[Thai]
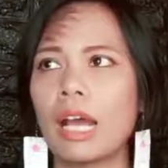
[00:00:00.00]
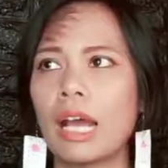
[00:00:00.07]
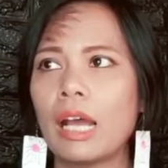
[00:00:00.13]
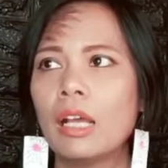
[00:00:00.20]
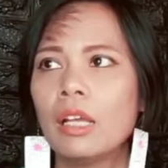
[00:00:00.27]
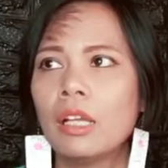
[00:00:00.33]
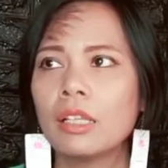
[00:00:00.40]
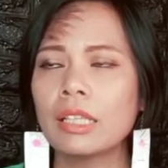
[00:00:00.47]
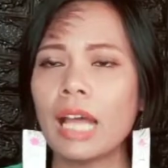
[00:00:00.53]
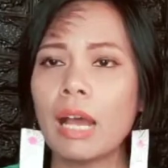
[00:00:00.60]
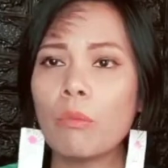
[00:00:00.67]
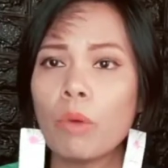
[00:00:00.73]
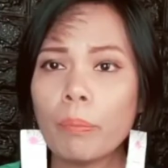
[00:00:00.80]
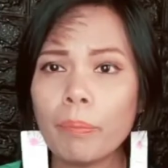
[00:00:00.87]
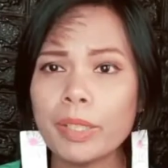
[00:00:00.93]
คะถา
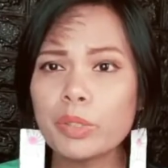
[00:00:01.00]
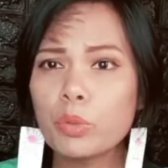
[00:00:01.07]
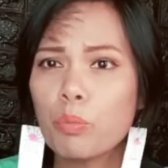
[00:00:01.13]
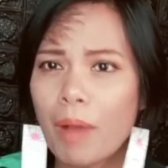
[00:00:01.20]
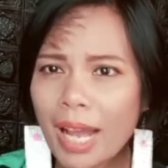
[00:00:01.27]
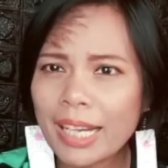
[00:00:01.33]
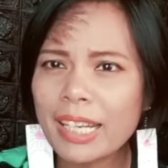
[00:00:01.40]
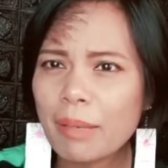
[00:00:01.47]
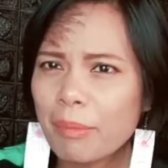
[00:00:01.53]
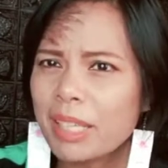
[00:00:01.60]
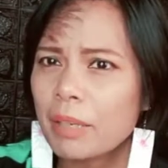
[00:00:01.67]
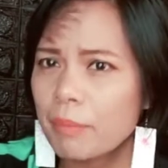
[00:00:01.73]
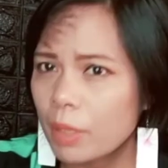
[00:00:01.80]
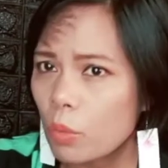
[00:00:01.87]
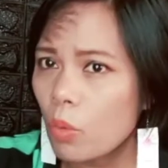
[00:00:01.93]
มว่าปัจจุบันเนี่ยมัน
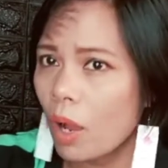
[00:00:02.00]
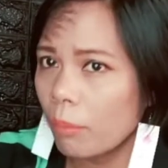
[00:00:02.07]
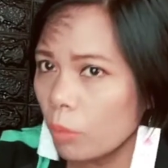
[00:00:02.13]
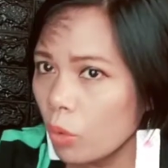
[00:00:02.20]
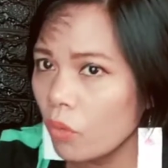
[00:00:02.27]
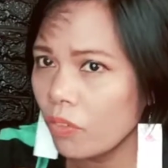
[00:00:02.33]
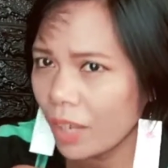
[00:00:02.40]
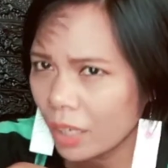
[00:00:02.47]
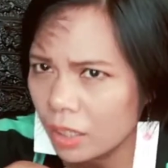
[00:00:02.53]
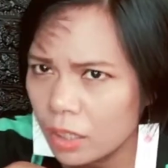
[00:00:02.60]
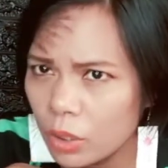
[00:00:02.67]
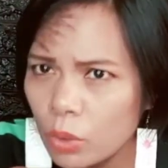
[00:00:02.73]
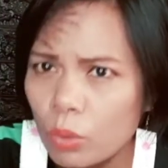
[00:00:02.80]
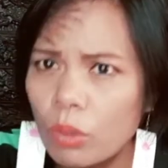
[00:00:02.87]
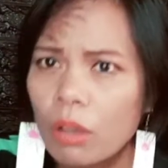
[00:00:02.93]
ยังมีความรู้ฝังลึ
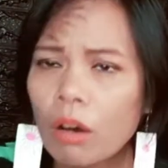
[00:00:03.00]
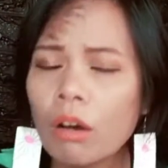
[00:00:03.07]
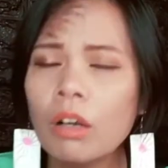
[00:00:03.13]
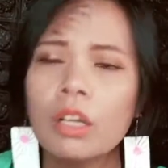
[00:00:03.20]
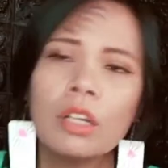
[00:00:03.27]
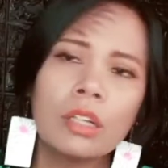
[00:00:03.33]
กอยู่หรอ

* WHAT THE TASK ASKS:
Repeat the entries faithfully. Any picture gets left out.

* ANSWER BOX:
[Thai]
[00:00:00.00]
[00:00:00.07]
[00:00:00.13]
[00:00:00.20]
[00:00:00.27]
[00:00:00.33]
[00:00:00.40]
[00:00:00.47]
[00:00:00.53]
[00:00:00.60]
[00:00:00.67]
[00:00:00.73]
[00:00:00.80]
[00:00:00.87]
[00:00:00.93]
คะถา
[00:00:01.00]
[00:00:01.07]
[00:00:01.13]
[00:00:01.20]
[00:00:01.27]
[00:00:01.33]
[00:00:01.40]
[00:00:01.47]
[00:00:01.53]
[00:00:01.60]
[00:00:01.67]
[00:00:01.73]
[00:00:01.80]
[00:00:01.87]
[00:00:01.93]
มว่าปัจจุบันเนี่ยมัน
[00:00:02.00]
[00:00:02.07]
[00:00:02.13]
[00:00:02.20]
[00:00:02.27]
[00:00:02.33]
[00:00:02.40]
[00:00:02.47]
[00:00:02.53]
[00:00:02.60]
[00:00:02.67]
[00:00:02.73]
[00:00:02.80]
[00:00:02.87]
[00:00:02.93]
ยังมีความรู้ฝังลึ
[00:00:03.00]
[00:00:03.07]
[00:00:03.13]
[00:00:03.20]
[00:00:03.27]
[00:00:03.33]
กอยู่หรอ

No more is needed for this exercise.